Restate, word for word and with no pictures, the stretch of lines in the data below that begins at the line with "[0:01.00-0:02.00]" and ends at the line with "Transcript, with fillers: रुको", inclusive.
- Opening Delimiter -
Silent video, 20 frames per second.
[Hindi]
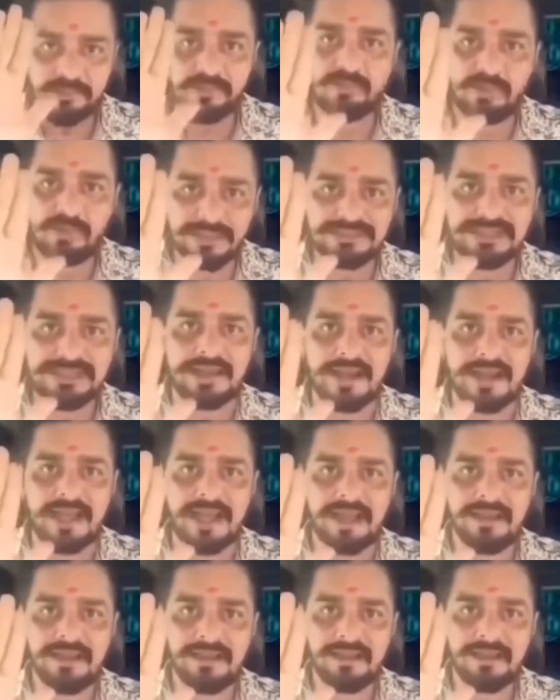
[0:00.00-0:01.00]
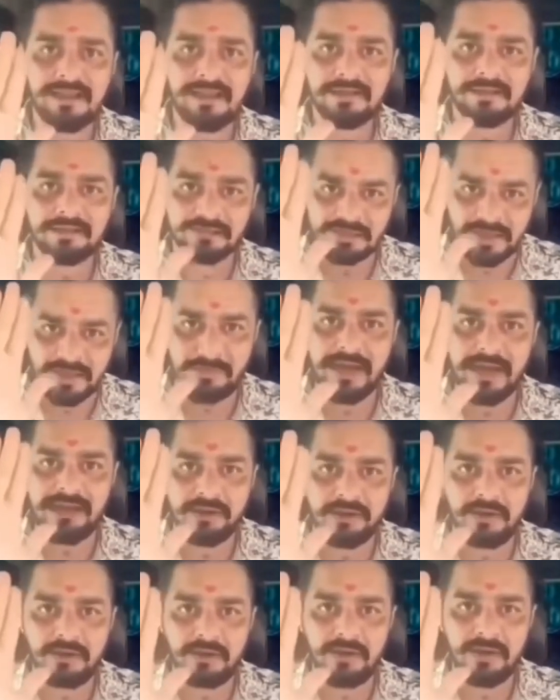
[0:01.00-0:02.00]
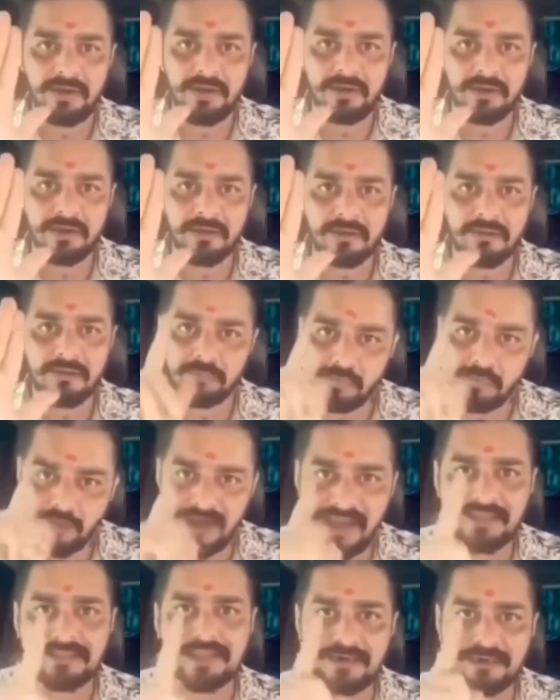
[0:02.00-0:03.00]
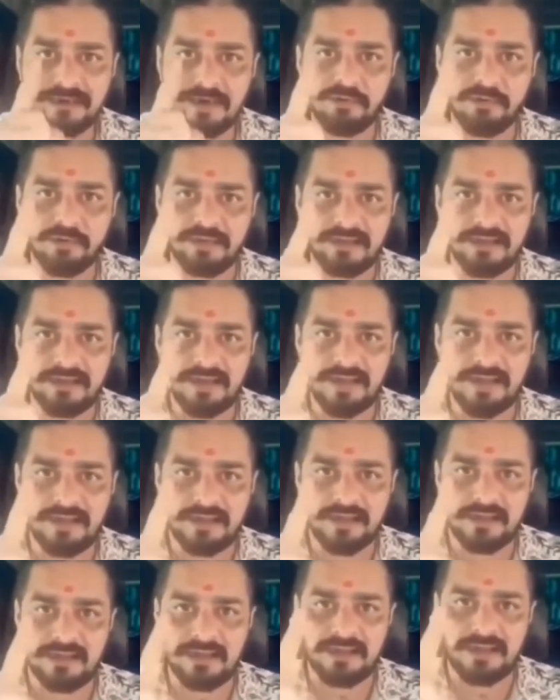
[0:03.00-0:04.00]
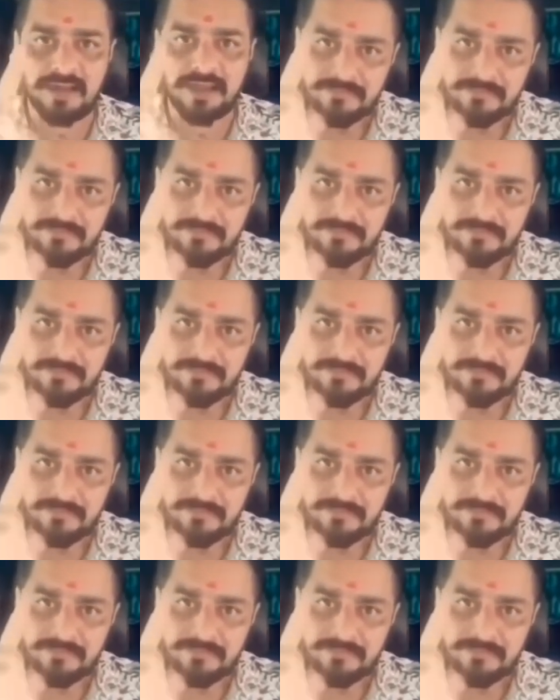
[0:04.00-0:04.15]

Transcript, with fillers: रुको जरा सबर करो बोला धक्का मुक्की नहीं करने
- Closing Delimiter -
- Opening Delimiter -
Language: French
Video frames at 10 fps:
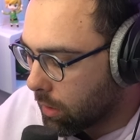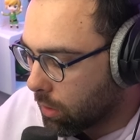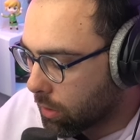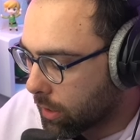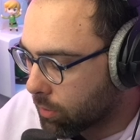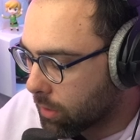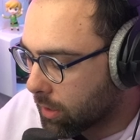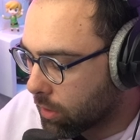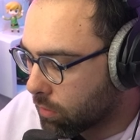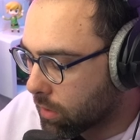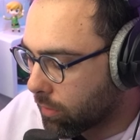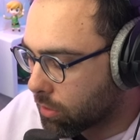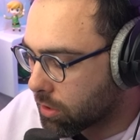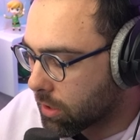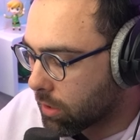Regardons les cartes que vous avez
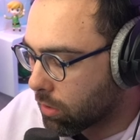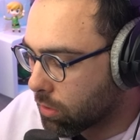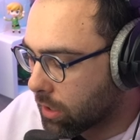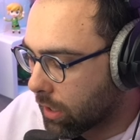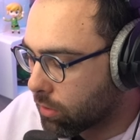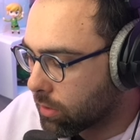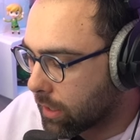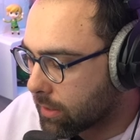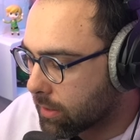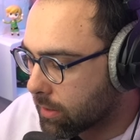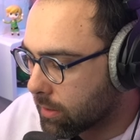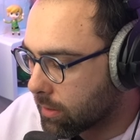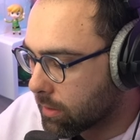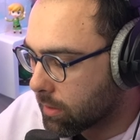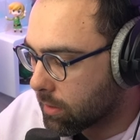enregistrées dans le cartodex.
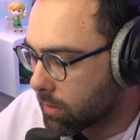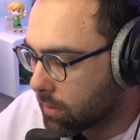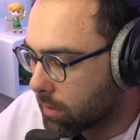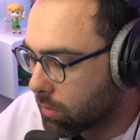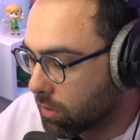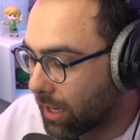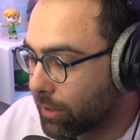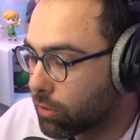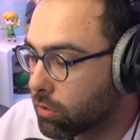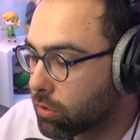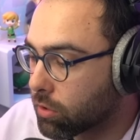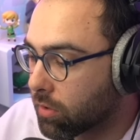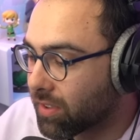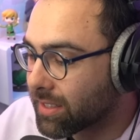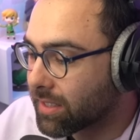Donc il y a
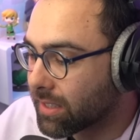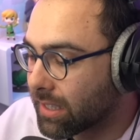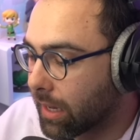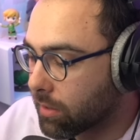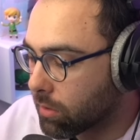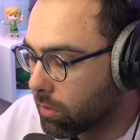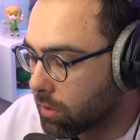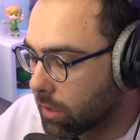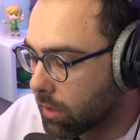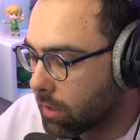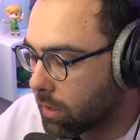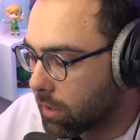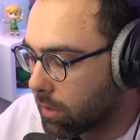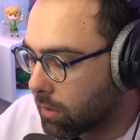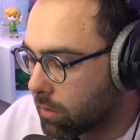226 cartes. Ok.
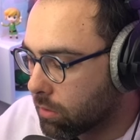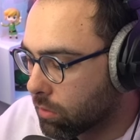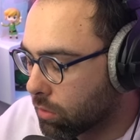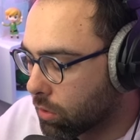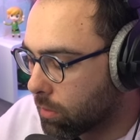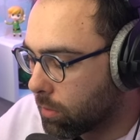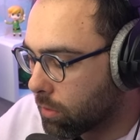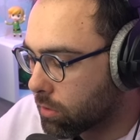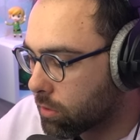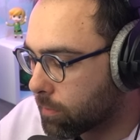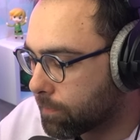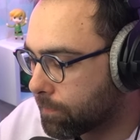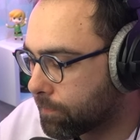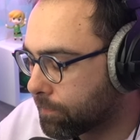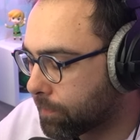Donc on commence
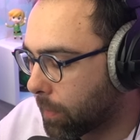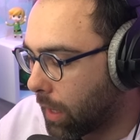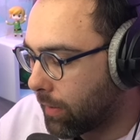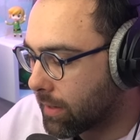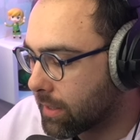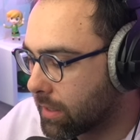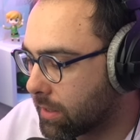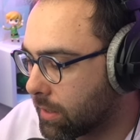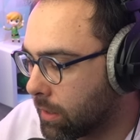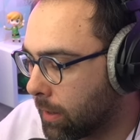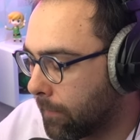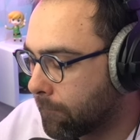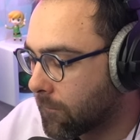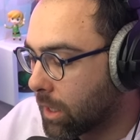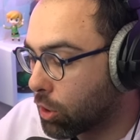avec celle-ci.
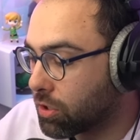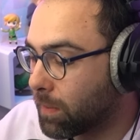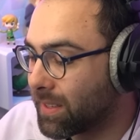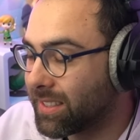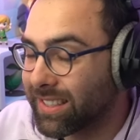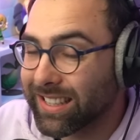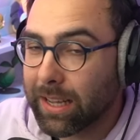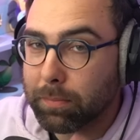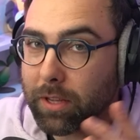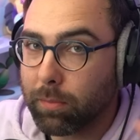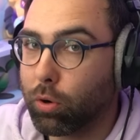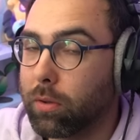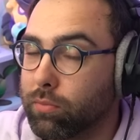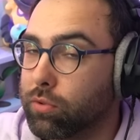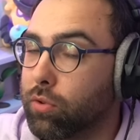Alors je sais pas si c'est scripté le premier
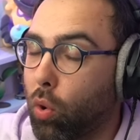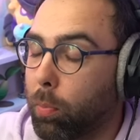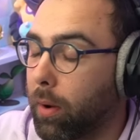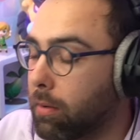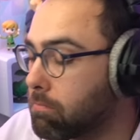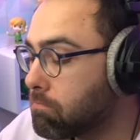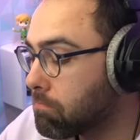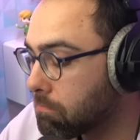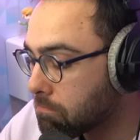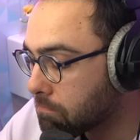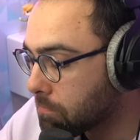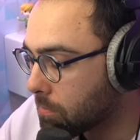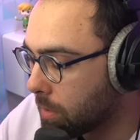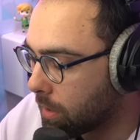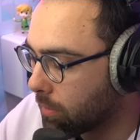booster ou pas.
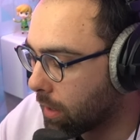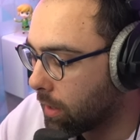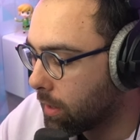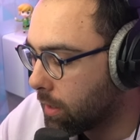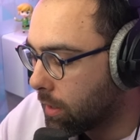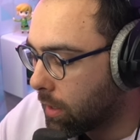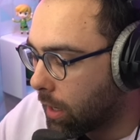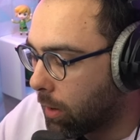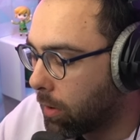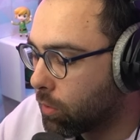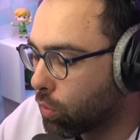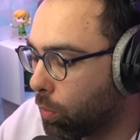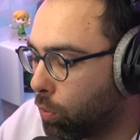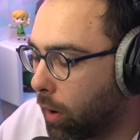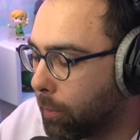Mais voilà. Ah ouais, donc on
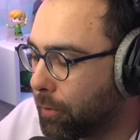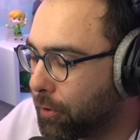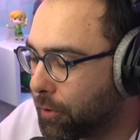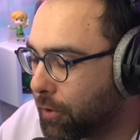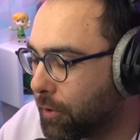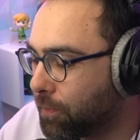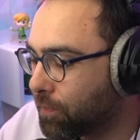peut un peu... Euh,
- Closing Delimiter -
- Opening Delimiter -
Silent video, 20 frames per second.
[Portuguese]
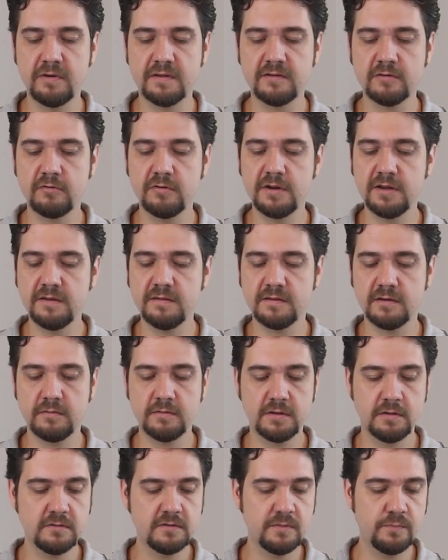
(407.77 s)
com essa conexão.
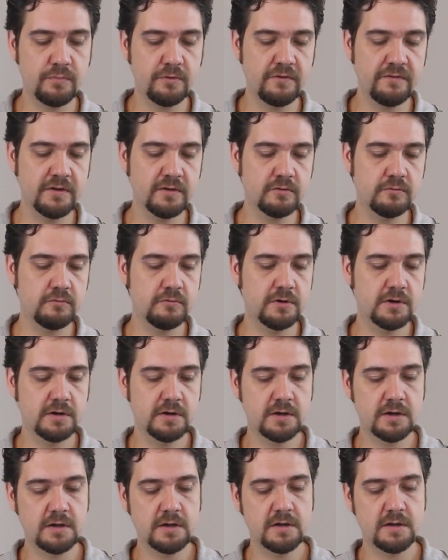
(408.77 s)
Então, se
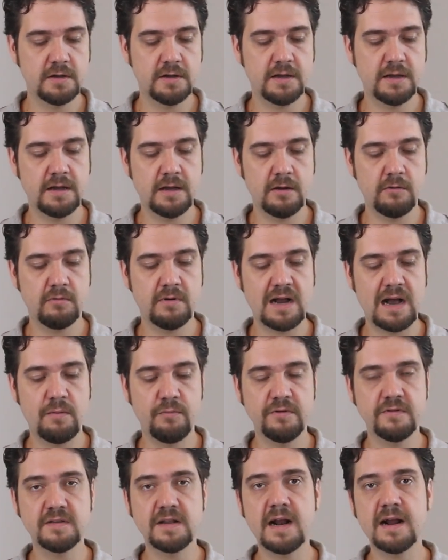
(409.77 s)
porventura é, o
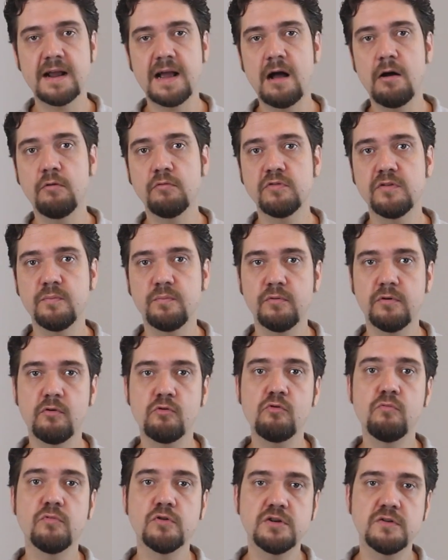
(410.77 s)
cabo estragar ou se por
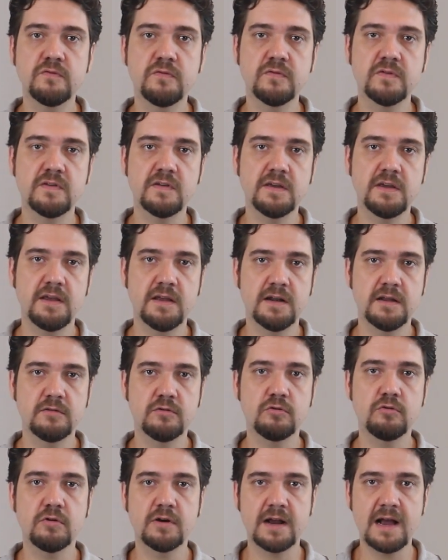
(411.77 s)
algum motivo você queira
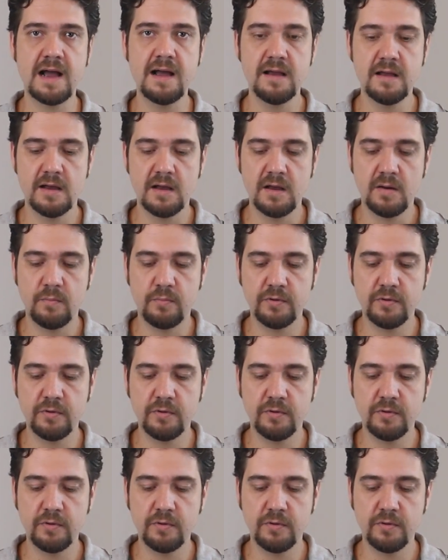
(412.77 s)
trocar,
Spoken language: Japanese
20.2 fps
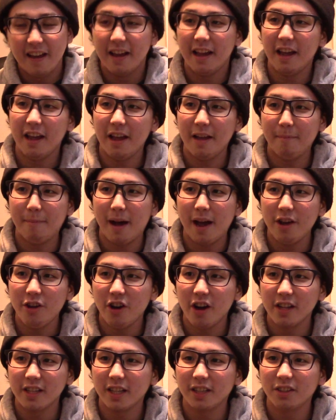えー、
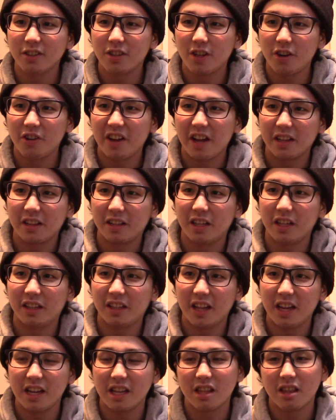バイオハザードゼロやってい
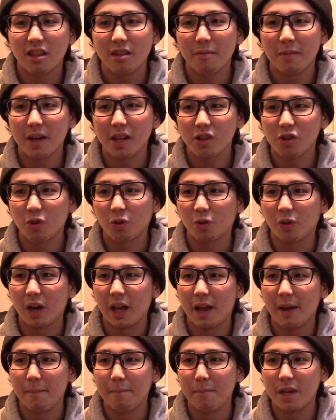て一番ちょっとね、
- Closing Delimiter -
__Result of this exercise__
[0:01.00-0:02.00]
[0:02.00-0:03.00]
[0:03.00-0:04.00]
[0:04.00-0:04.15]

Transcript, with fillers: रुको जरा सबर करो बोला धक्का मुक्की नहीं करने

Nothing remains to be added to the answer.